# What to work on
Note the line containing "[00:00:00.00 to 00:00:01.00]"; from it through the last line below, give only those lines again, exactly, both ends included, skipping pictures.

# Information
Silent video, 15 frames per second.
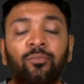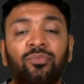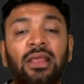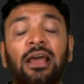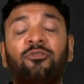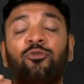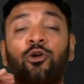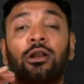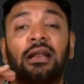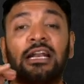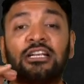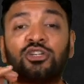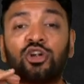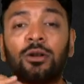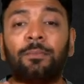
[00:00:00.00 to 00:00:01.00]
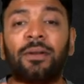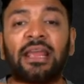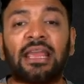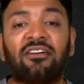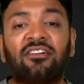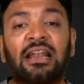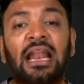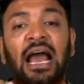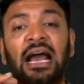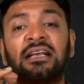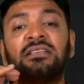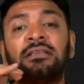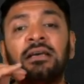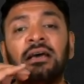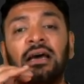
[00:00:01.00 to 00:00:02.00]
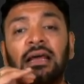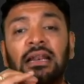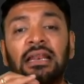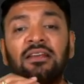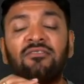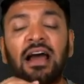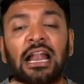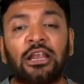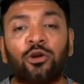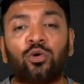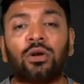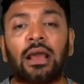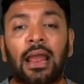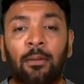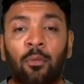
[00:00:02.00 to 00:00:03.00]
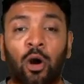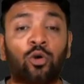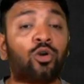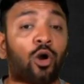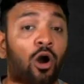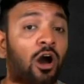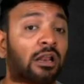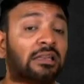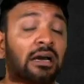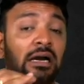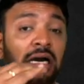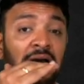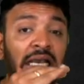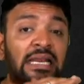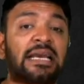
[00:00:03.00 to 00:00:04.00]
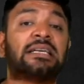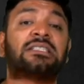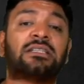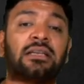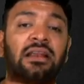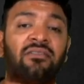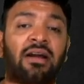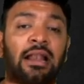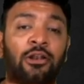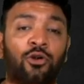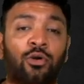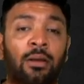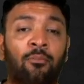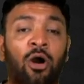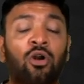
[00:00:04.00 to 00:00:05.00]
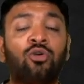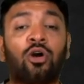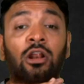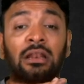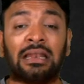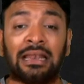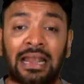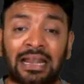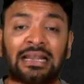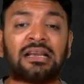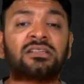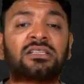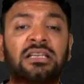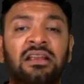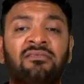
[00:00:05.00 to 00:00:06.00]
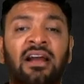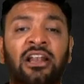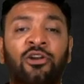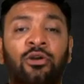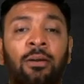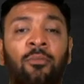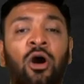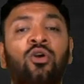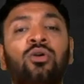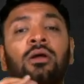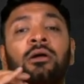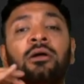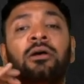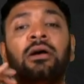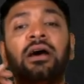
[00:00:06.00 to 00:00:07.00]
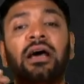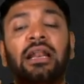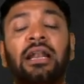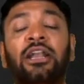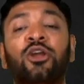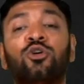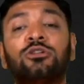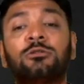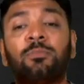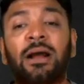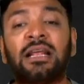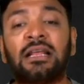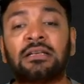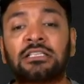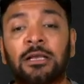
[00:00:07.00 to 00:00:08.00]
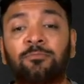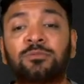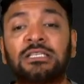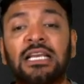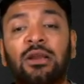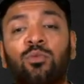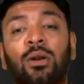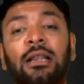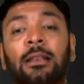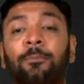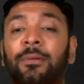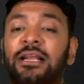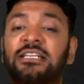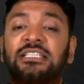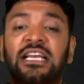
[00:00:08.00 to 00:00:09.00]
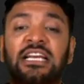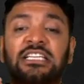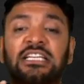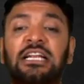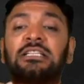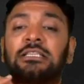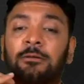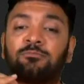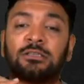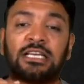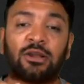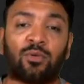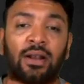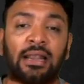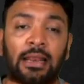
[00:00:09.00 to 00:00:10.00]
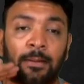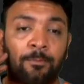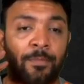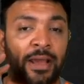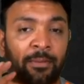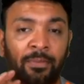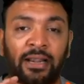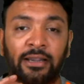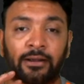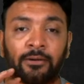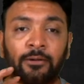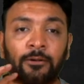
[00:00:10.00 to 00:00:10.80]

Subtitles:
Therefore, it should be given as revalued amount or the earliest revalued amount or the latest revalued amount reduced by the subsequent depreciation and subsequent impairment.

# Solution
[00:00:00.00 to 00:00:01.00]
[00:00:01.00 to 00:00:02.00]
[00:00:02.00 to 00:00:03.00]
[00:00:03.00 to 00:00:04.00]
[00:00:04.00 to 00:00:05.00]
[00:00:05.00 to 00:00:06.00]
[00:00:06.00 to 00:00:07.00]
[00:00:07.00 to 00:00:08.00]
[00:00:08.00 to 00:00:09.00]
[00:00:09.00 to 00:00:10.00]
[00:00:10.00 to 00:00:10.80]

Subtitles:
Therefore, it should be given as revalued amount or the earliest revalued amount or the latest revalued amount reduced by the subsequent depreciation and subsequent impairment.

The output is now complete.